Un témoin-clé « en danger » suivi par un ex-codétenu avant son témoignage, une sécurité renforcée au tribunal pour éviter l'intimidation et un juré exclu en raison de ses liens avec la conjointe d'un accusé. Voici ce qu'ignorent les 11 jurés séquestrés hier en vue de leurs délibérations au procès de Tarik Biji, Garmy Guerrier et Jason Côté, accusés du meurtre au premier degré de Michel Barrette à la prison de Bordeaux en 2016.

« JE SUIS EN DANGER »

Un témoin-clé de la poursuite soutient s'être fait suivre par un ancien codétenu de la prison de Bordeaux en sortant d'un café, quelques jours avant d'être appelé à la barre. « [Il m'a demandé] si j'étais ici pour témoigner », a raconté le témoin. Ce dernier a témoigné avoir vu Garmy Guerrier et Tarik Biji attaquer Michel Barrette, mort deux heures plus tard d'une hémorragie interne.

« Le fait que je suis ici, je suis en danger », a-t-il affirmé, pour convaincre la juge Hélène Di Salvo de prononcer une ordonnance de non-publication sur son identité. « J'ai des membres [de ma famille] reliés de loin ou de proche aux gangs de rue. Le fait que mon nom soit divulgué, ça met ma vie en danger », a-t-il plaidé.

La présence possiblement suspecte de personnes au début de son témoignage a d'ailleurs incité la juge à renforcer la sécurité devant la salle d'audience pendant le témoignage d'un autre ex-détenu pour éviter toute « intimidation ». Ainsi, chaque citoyen devait prouver son identité aux constables spéciaux pour assister au procès.

RÉCALCITRANT

Malgré l'ordonnance accordée, le témoin a semblé réticent à témoigner, répondant succinctement aux questions des avocats. Son récit de l'agression a été beaucoup moins incriminant pour les accusés, en particulier pour Tarik Biji, que celui qu'il avait livré aux enquêteurs le lendemain du meurtre.

Le procureur de la Couronne Me Louis Bouthillier a carrément dû le « confronter » en lui montrant la vidéo de sa déclaration aux policiers, comme il refusait de la regarder pour se rafraîchir la mémoire. Il a finalement admis du bout des lèvres avoir dit la vérité à l'époque. Pendant leurs plaidoiries, les avocats de la défense l'ont dépeint comme un « menteur » qui était « intéressé » à donner cette version aux enquêteurs. «  Pensez-vous qu'[il] n'était pas celui qui a donné les coups ? », a plaidé Me Gary Martin, avocat de Tarik Biji.

UN JURÉ EXCLU...

Les conjointes d'un juré et d'un accusé se sont retrouvées au coeur du débat dans la dernière ligne droite du procès. Alors que la défense devait amorcer ses plaidoiries, le juré #9 a dévoilé à la juge avoir appris la veille que son amie de coeur connaissait la conjointe du coaccusé Garmy Guerrier. Celle-ci, qui a pourtant assisté à plusieurs jours du procès, a assuré à la juge avoir découvert son lien avec le juré au détour d'une conversation sur Facebook avec son amie. Une situation « extrêmement délicate », selon la juge Di Salvo.

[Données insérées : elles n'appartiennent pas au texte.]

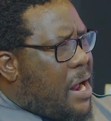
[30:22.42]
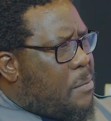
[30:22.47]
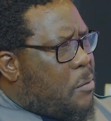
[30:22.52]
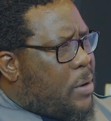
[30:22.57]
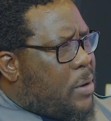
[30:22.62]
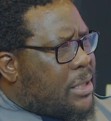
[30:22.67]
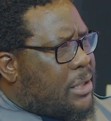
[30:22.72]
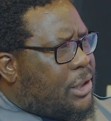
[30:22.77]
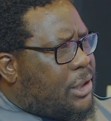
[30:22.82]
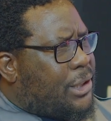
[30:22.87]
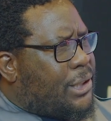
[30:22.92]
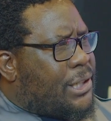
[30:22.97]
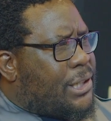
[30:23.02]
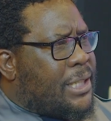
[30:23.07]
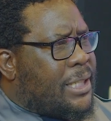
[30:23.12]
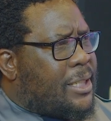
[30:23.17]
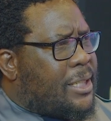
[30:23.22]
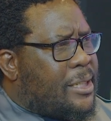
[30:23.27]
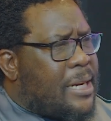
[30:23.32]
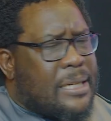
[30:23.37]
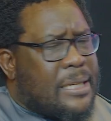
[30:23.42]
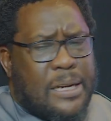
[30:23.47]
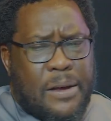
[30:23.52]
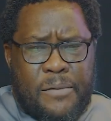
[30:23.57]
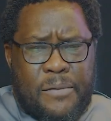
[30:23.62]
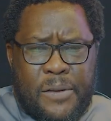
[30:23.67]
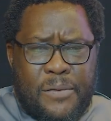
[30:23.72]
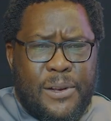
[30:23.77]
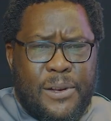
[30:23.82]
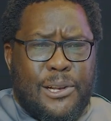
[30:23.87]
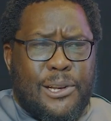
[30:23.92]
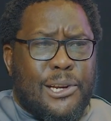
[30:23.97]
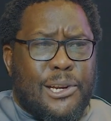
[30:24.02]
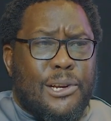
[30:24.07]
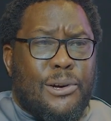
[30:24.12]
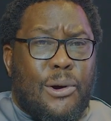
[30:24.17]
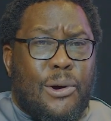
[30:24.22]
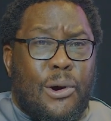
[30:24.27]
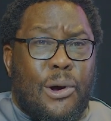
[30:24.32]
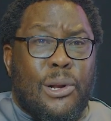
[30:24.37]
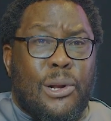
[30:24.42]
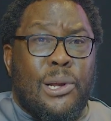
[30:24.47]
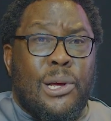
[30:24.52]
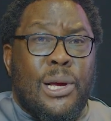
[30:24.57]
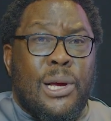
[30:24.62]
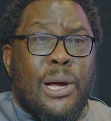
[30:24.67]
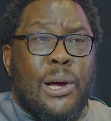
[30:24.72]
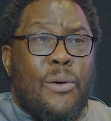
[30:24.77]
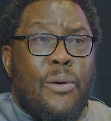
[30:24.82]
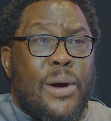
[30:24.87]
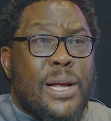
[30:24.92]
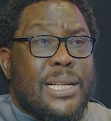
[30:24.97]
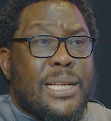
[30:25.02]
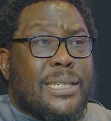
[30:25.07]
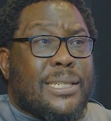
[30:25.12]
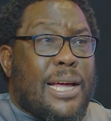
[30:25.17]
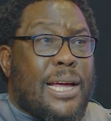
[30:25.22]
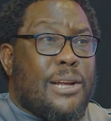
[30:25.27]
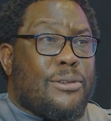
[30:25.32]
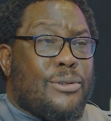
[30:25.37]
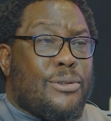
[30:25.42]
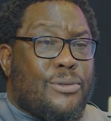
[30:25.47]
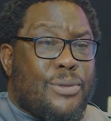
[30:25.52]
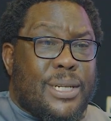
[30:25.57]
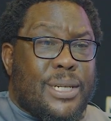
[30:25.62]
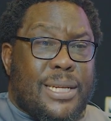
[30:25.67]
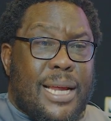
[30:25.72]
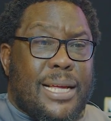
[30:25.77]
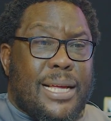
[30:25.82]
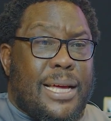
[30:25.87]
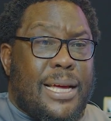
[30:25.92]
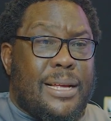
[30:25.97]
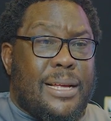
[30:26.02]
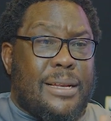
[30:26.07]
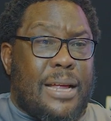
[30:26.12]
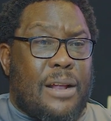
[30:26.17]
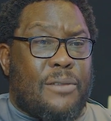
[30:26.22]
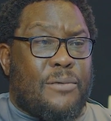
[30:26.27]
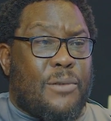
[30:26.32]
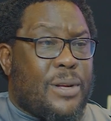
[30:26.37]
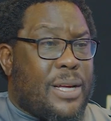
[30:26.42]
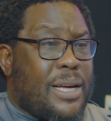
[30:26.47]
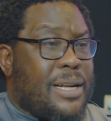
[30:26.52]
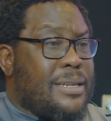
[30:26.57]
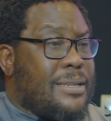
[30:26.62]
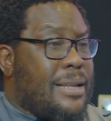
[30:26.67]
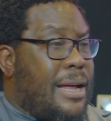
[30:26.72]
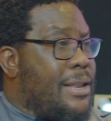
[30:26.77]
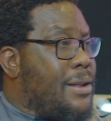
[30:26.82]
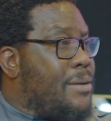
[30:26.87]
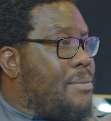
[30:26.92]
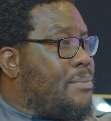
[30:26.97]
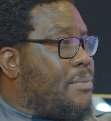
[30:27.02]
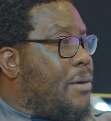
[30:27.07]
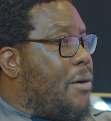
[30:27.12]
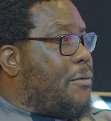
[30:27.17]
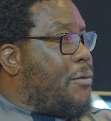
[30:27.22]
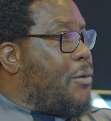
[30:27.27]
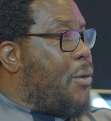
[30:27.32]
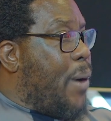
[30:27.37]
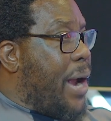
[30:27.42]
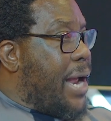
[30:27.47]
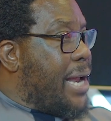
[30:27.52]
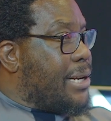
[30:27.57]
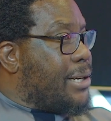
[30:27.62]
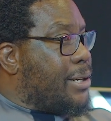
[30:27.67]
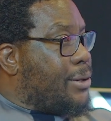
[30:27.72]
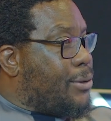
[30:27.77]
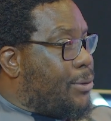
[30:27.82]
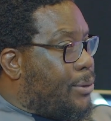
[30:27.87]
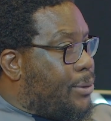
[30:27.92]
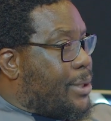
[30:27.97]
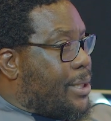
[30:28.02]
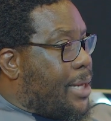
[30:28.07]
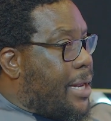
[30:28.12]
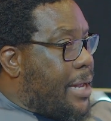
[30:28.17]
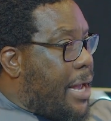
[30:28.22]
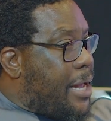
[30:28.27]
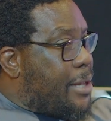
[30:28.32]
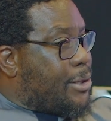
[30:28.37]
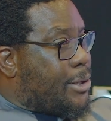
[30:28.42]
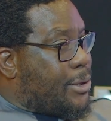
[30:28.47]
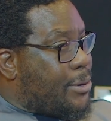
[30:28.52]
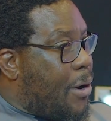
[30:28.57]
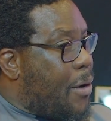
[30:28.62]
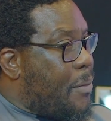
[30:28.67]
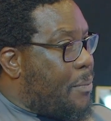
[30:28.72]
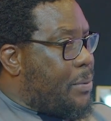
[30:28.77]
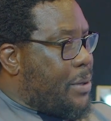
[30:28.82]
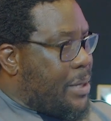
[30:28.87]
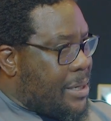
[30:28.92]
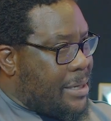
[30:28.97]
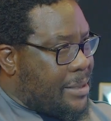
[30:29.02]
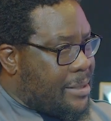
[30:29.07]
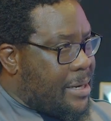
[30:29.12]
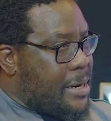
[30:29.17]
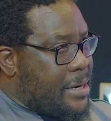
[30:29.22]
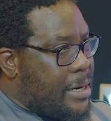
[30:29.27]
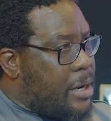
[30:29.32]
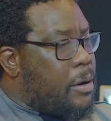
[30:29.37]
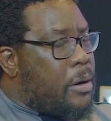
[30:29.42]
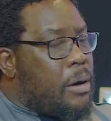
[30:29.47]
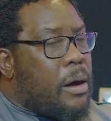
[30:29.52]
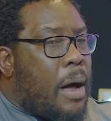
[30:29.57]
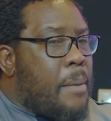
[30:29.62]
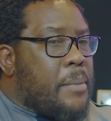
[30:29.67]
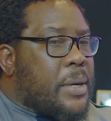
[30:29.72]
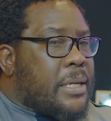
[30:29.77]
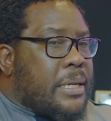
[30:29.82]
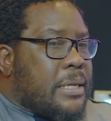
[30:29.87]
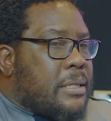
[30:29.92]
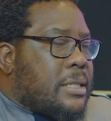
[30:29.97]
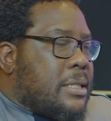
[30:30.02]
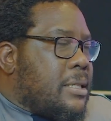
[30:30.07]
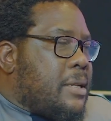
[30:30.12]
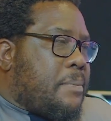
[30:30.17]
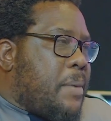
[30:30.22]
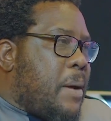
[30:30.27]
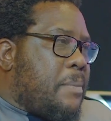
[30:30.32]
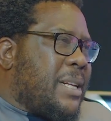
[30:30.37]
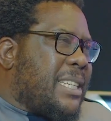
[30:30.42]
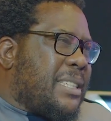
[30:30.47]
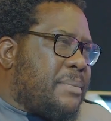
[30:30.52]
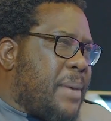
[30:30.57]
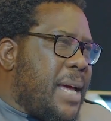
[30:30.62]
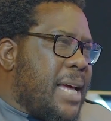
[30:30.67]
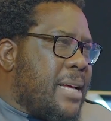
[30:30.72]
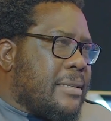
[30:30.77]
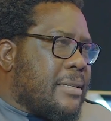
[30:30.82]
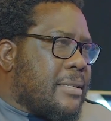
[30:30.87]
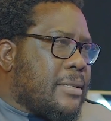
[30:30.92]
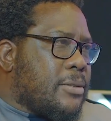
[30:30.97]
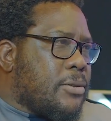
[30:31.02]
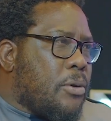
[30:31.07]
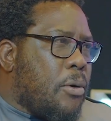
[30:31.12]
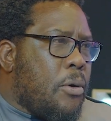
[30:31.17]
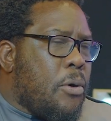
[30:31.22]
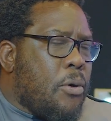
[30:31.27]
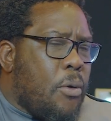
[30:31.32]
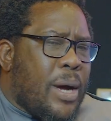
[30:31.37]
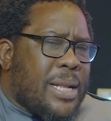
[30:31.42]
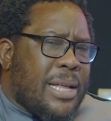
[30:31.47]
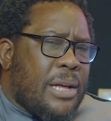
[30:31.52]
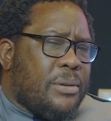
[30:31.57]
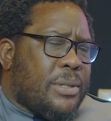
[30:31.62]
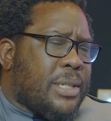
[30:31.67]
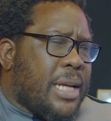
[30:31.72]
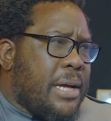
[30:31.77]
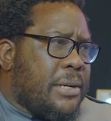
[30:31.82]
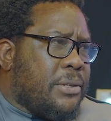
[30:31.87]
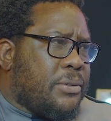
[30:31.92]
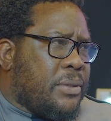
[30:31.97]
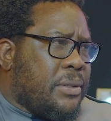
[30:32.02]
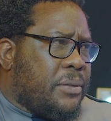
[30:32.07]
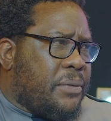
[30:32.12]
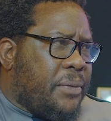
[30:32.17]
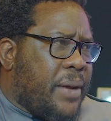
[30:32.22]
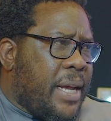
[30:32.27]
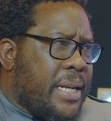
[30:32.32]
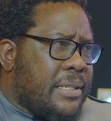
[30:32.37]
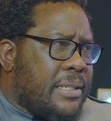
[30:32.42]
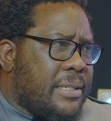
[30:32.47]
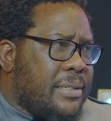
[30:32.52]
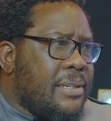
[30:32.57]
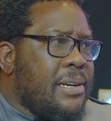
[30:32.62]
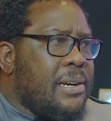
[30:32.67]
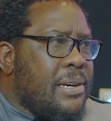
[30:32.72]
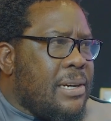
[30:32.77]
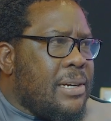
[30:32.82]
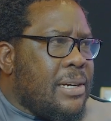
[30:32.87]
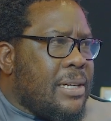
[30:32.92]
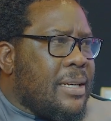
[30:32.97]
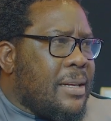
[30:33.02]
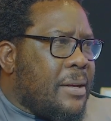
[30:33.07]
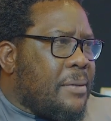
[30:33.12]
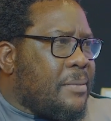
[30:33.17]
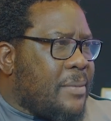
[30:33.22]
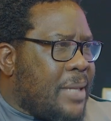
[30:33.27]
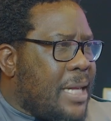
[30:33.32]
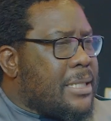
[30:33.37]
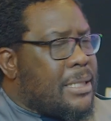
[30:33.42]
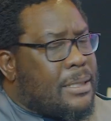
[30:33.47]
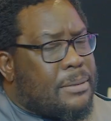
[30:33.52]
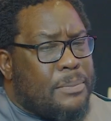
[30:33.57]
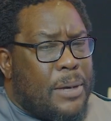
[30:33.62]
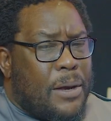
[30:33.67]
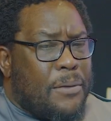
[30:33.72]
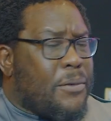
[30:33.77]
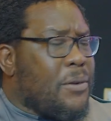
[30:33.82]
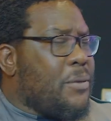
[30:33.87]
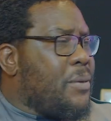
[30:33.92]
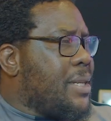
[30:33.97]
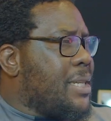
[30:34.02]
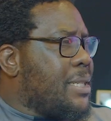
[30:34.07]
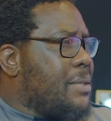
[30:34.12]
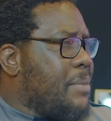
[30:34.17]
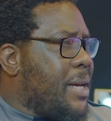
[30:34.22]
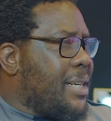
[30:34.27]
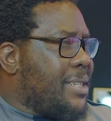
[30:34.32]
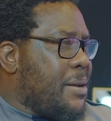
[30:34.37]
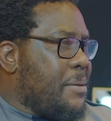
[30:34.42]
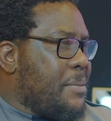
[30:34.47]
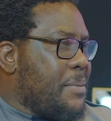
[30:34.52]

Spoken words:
was discharged. I vividly recall when he tried to do it again, Advocate Dalimpofu went to say, hey, stop. You understand? I mean, it's in the public space. So what are you trying to defend? That's my view with this matter.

Ébranlé, le juré #9 a candidement admis à la juge ne pas être certain si ce lien pouvait « jouer dans sa tête » lors des délibérations. Sans surprise, il a été excusé du jury. La juge a également émis une stricte ordonnance de non-communication entre la conjointe de M. Guerrier et le juré et sa conjointe.

... ET UN AUTRE TROP CURIEUX

Dès le troisième jour du procès, un juré trop curieux a bien failli se faire lui aussi exclure du jury. Le juré #11 a fait parvenir une lettre à la juge au sujet de la surpopulation à la prison de Bordeaux. Le juré se demandait s'il était possible, à la fin du procès, de recommander au Protecteur du citoyen d'étudier cette « importante question », abordée pendant le procès.

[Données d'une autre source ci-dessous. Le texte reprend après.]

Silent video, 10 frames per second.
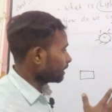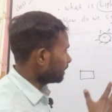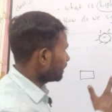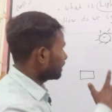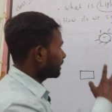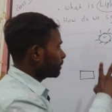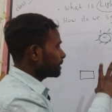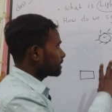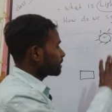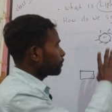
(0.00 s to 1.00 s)
That
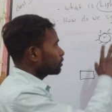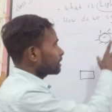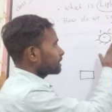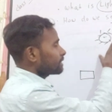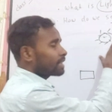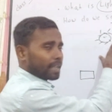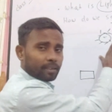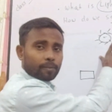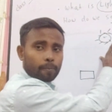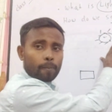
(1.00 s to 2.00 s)
means suppose that this is like
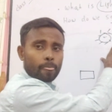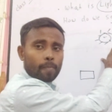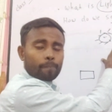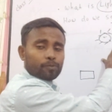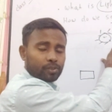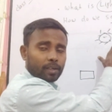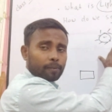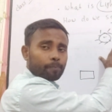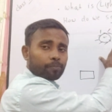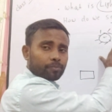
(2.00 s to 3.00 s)

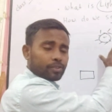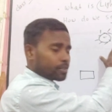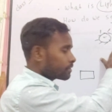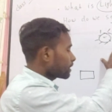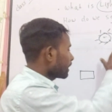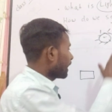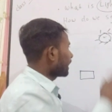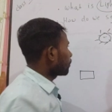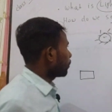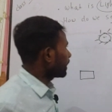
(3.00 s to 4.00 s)
sun, this is sun,
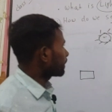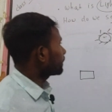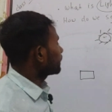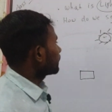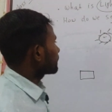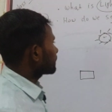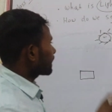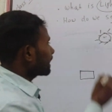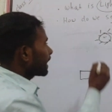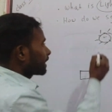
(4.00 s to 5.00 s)
and when
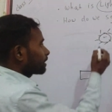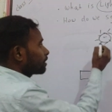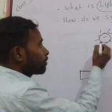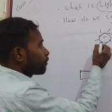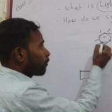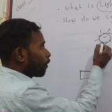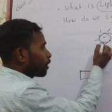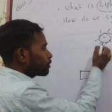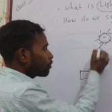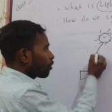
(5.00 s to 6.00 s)
sunlight
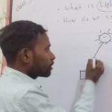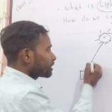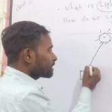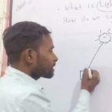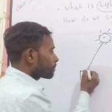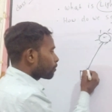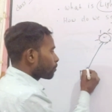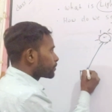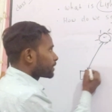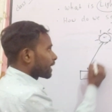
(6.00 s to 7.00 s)
falls on this
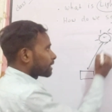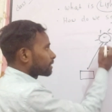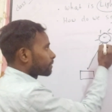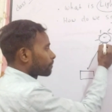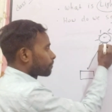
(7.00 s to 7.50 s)
object,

Convoqué par la juge, le juré #11, un historien, a admis avoir fait des recherches sur la prison de Bordeaux au terme du deuxième jour du procès, même si la juge avait bien prévenu le jury de ne pas effectuer de recherches pendant le procès. « J'ai trouvé que le surpeuplement de l'institution est incroyable », a-t-il déclaré.

Cependant, il a juré s'être limité à des recherches sur la section « Architecture carcérale » de l'Encyclopédie canadienne. « Je n'ai pas touché à la cause », a-t-il maintenu. Préoccupée, la juge Di Salvo s'est assurée que le juré était en mesure de faire fi de la surpopulation à Bordeaux pour continuer de siéger.